Valdivia mostrou muito inconformismo com a história do documento que foi entregue ao Sindicato do Futebol. O intenção do Palmeiras era forçar Valdivia a se tratar e a tomar cuidado com tudo o que ele fosse fazer nas férias. Uma multa de 40% do salário estava prevista caso ele não respeitasse os pedidos elaborados pela comissão técnica.

Sem conseguir a assinatura, o clube entregou o documento ao Sindicato do Futebol para que medidas legais pudessem ser tomadas se fosse necessário no futuro.

"Quem estava machucado no final da temporada, ninguém assinou. Quem saiu de férias machucado foi o Edinho, o Pierre, o Lincoln e o Marcos. E nenhum deles assinou esse documento. O único cara que o Felipão e o Pescarmona quiseram que assinasse era o Valdivia. Quem falou que todos assinaram é mentiroso. Não vou assinar um documento se eu estou saindo de férias. E ainda tinha uma multa de 40%", explicou, para depois fazer mais um desabafo.

"Quando eu cheguei, minha programação era de jogar de 20 a 30 dias depois. Isso não foi atendido. Eu fui obrigado a jogar antes de ficar pronto. Isso nunca ninguém fala. No primeiro jogo do Brasileiro, eu levei uma pancada e não conseguia jogar. Fui lá e consegui jogar, pois jogo muito do Palmeiras e insistiram para eu voltar. Quando eu estava machucado e estava jogando eu era legal, estava ajudando o Palmeiras. Quando não deu mais, quando rompeu, eu era o cara rebelde, que desrespeitava o clube, começaram a falar que eu queria sair. Eu nunca falei nada, mas agora chega. Não vou mais aguentar as pessoas falarem mal de mim", finalizou.

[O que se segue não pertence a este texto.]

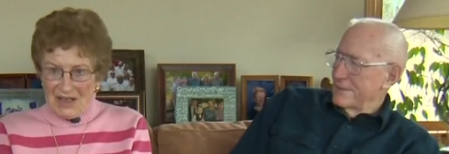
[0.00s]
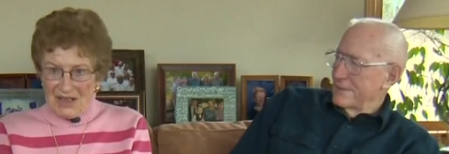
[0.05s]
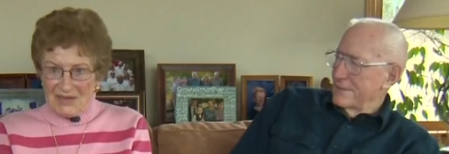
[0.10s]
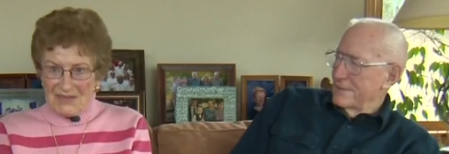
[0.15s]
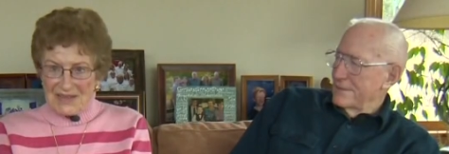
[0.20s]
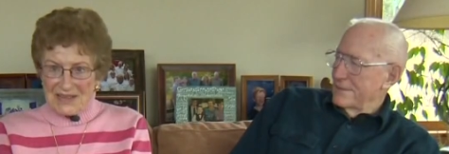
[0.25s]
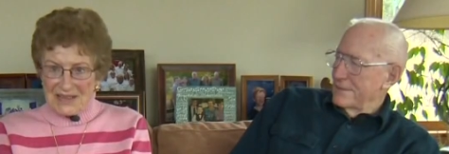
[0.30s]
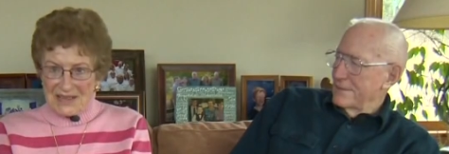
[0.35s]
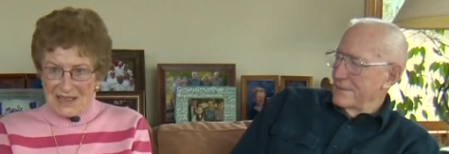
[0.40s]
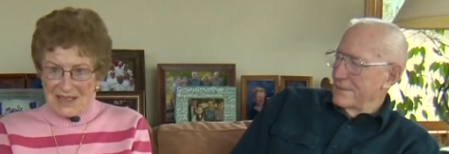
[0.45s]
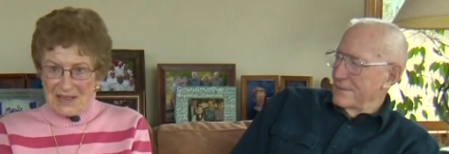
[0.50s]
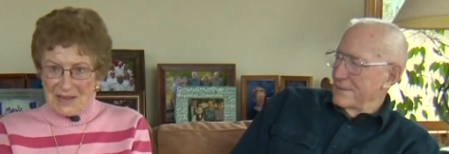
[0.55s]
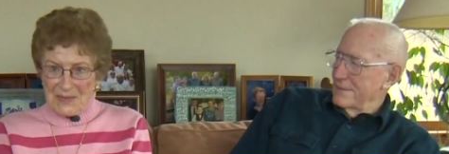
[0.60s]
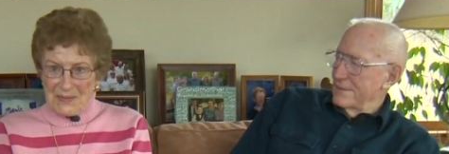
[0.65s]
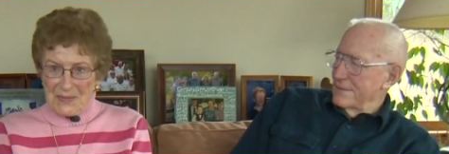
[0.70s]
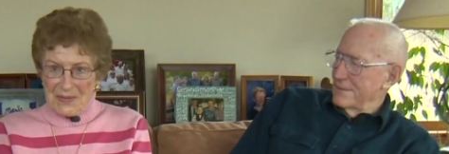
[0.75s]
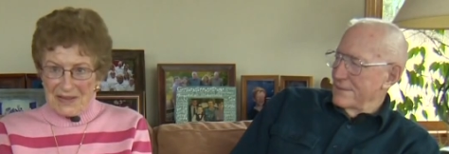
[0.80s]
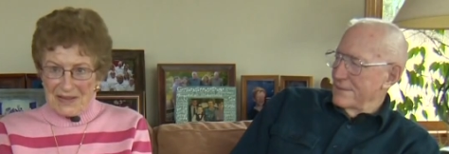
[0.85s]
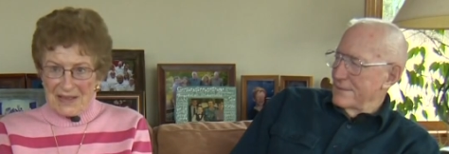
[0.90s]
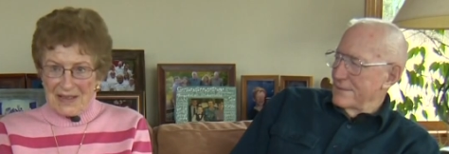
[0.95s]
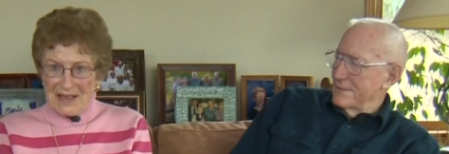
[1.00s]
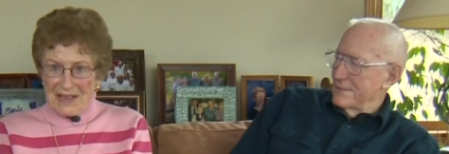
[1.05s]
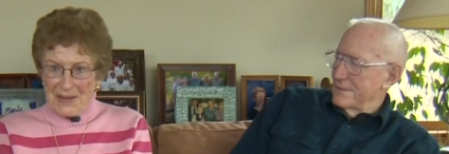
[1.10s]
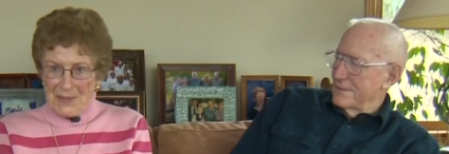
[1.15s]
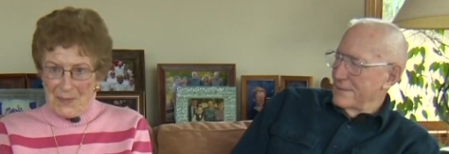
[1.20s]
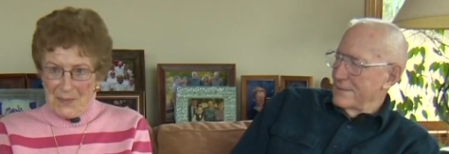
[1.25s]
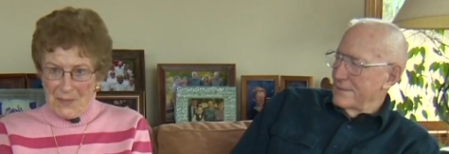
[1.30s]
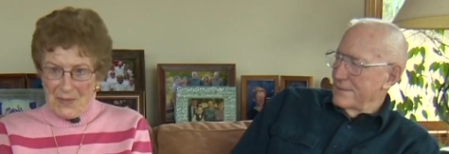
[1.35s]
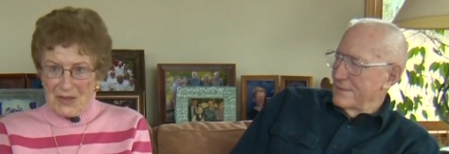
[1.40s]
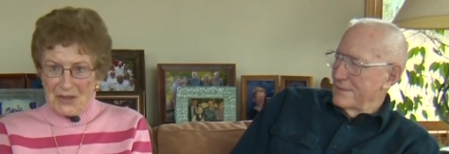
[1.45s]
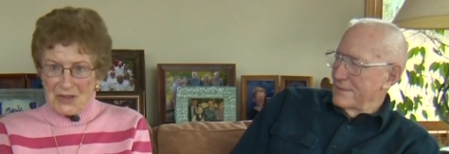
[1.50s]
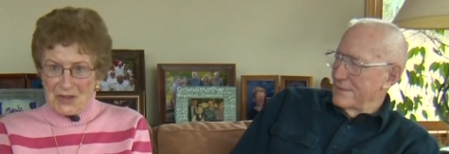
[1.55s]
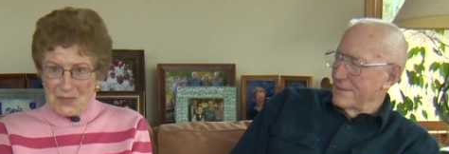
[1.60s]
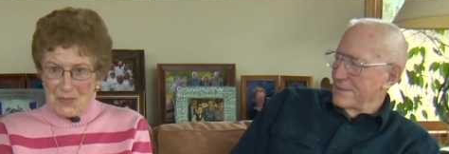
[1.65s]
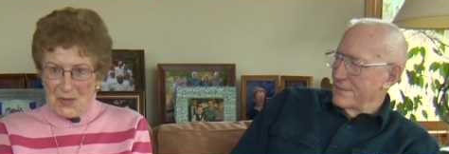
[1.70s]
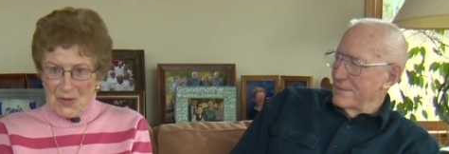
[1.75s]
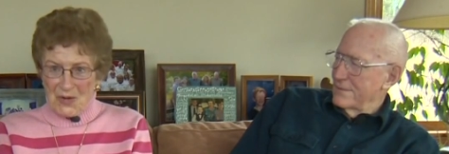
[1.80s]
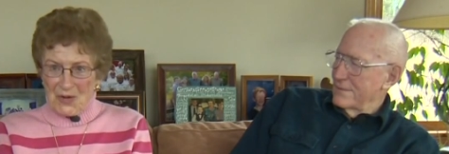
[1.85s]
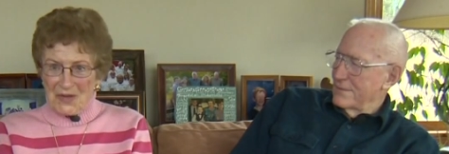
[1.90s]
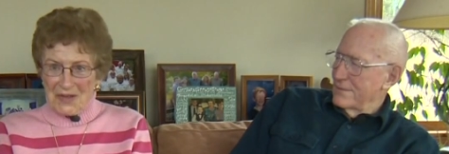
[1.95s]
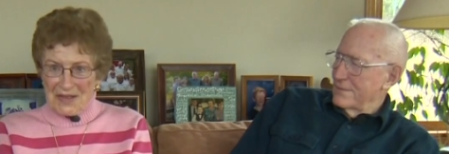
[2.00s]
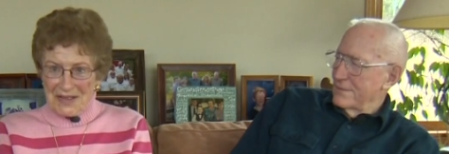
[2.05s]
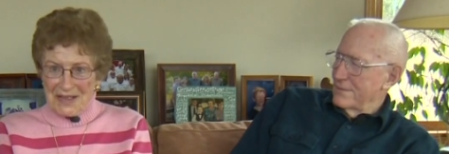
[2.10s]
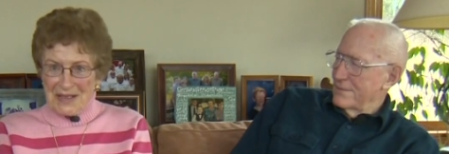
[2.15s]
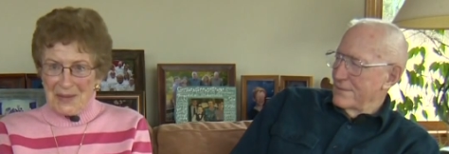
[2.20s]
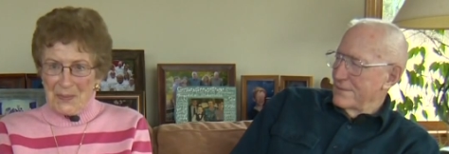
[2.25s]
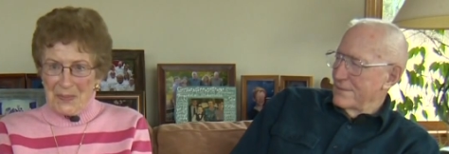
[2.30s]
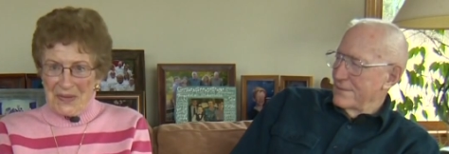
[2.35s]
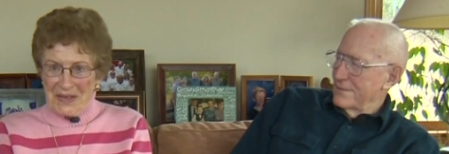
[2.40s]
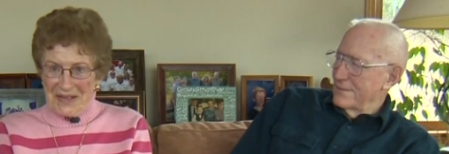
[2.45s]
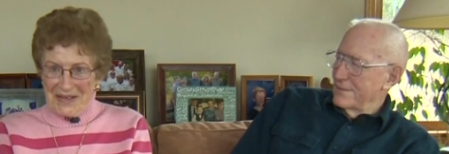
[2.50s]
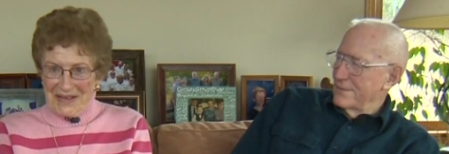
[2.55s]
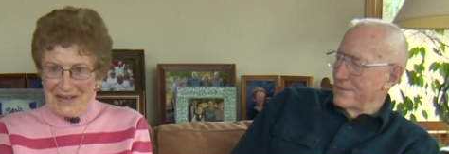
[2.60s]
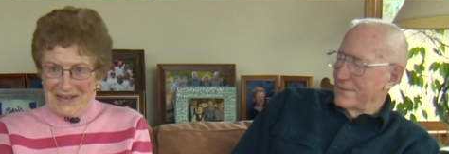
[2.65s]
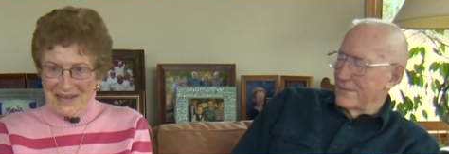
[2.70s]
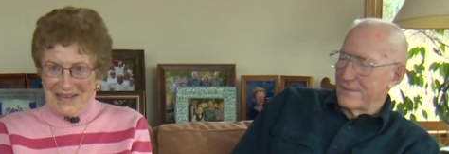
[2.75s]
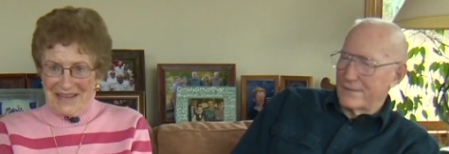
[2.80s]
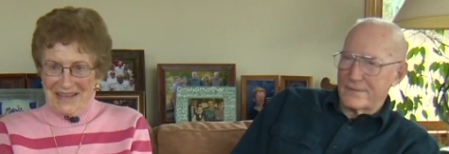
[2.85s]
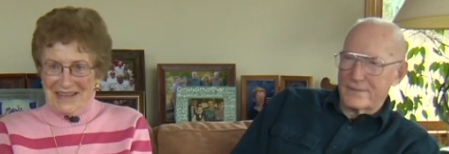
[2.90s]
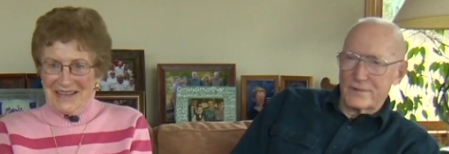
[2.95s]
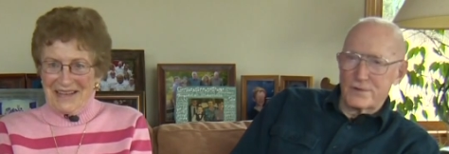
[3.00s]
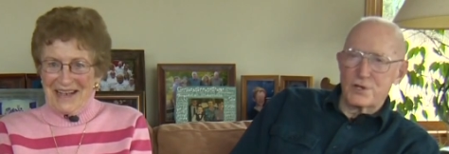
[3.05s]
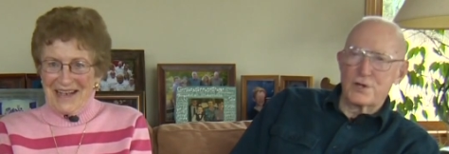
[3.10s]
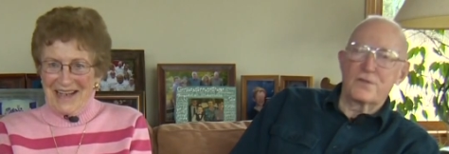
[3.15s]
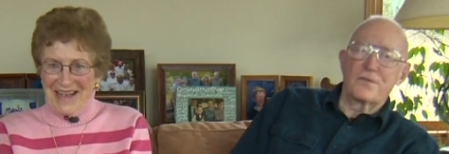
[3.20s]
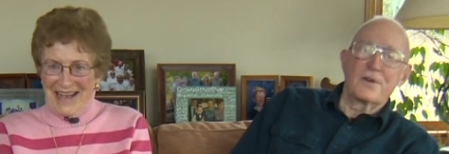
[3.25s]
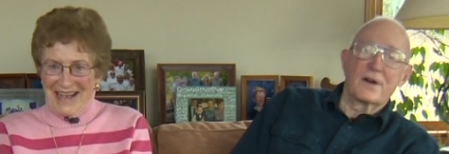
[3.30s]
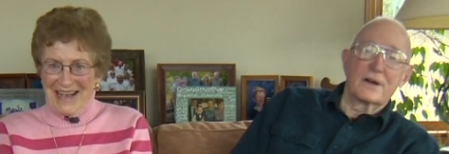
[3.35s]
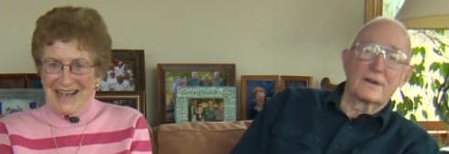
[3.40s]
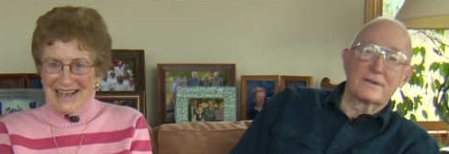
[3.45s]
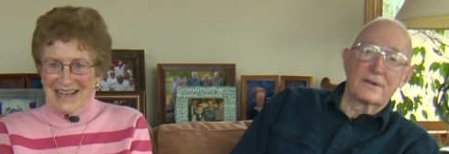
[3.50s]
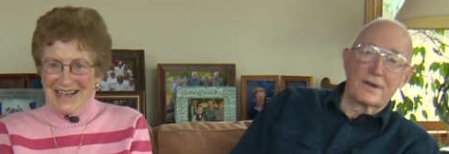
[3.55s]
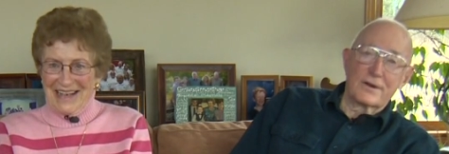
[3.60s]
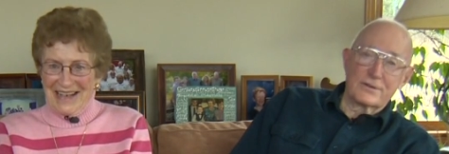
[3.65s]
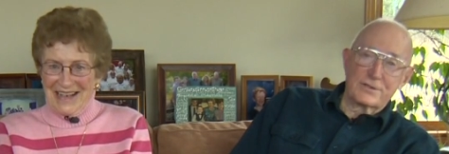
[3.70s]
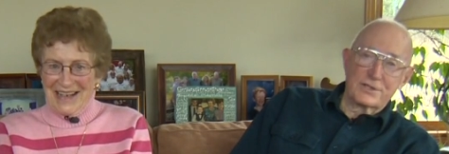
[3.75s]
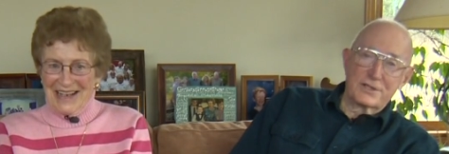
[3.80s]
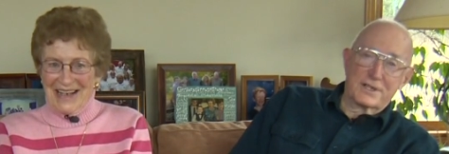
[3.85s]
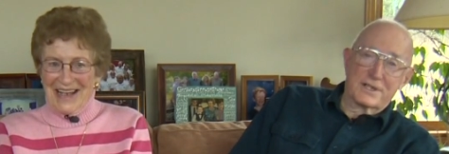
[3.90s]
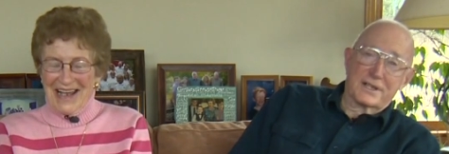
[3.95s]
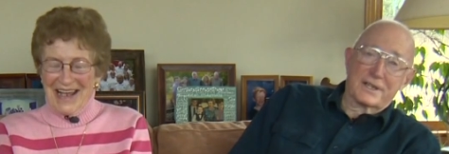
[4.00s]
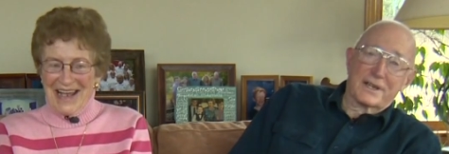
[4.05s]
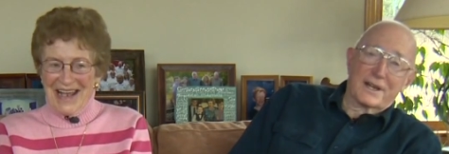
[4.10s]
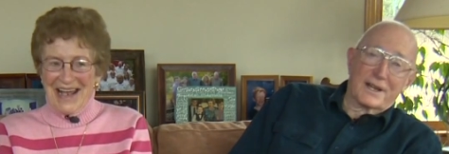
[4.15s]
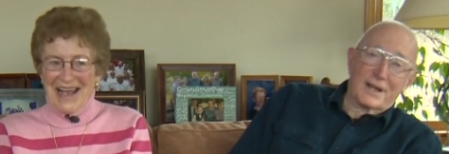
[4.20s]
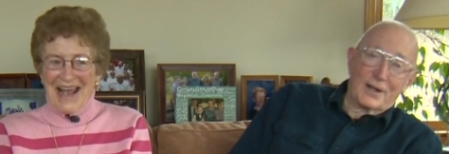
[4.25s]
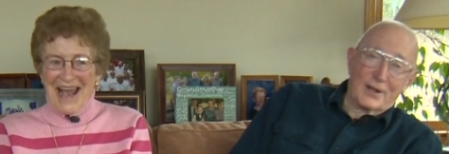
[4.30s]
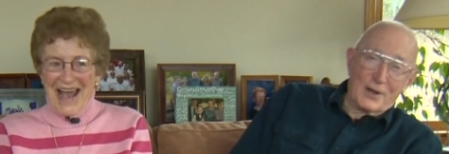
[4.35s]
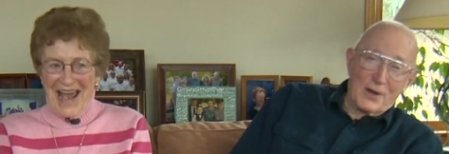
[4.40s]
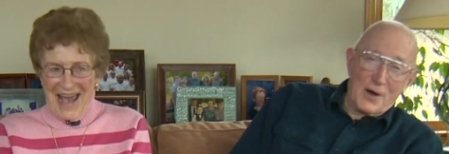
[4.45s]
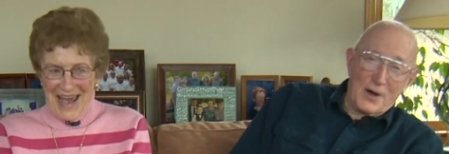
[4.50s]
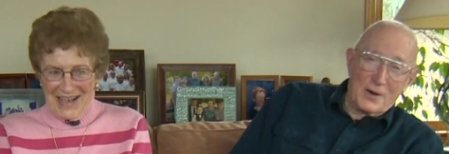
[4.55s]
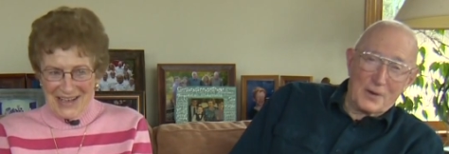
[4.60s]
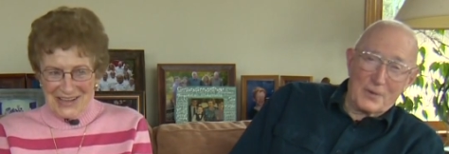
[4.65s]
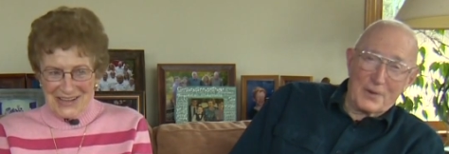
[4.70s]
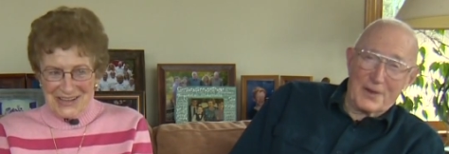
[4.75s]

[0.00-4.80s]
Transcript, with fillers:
Speaker 1: all of a sudden became much more independent.
Speaker 2: She found out she could get along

Valdivia é motivo de discussão internamente. Vários conselheiros da oposição afirmam que a sua contratação foi muito cara e que nada foi pago até hoje. Diretores da situação, pressionados, começaram a ficar irritados com a lesão que o tirou da reta final do Brasileiro e da Copa Sul-Americana e pressionaram o jogador e o departamento médico do clube.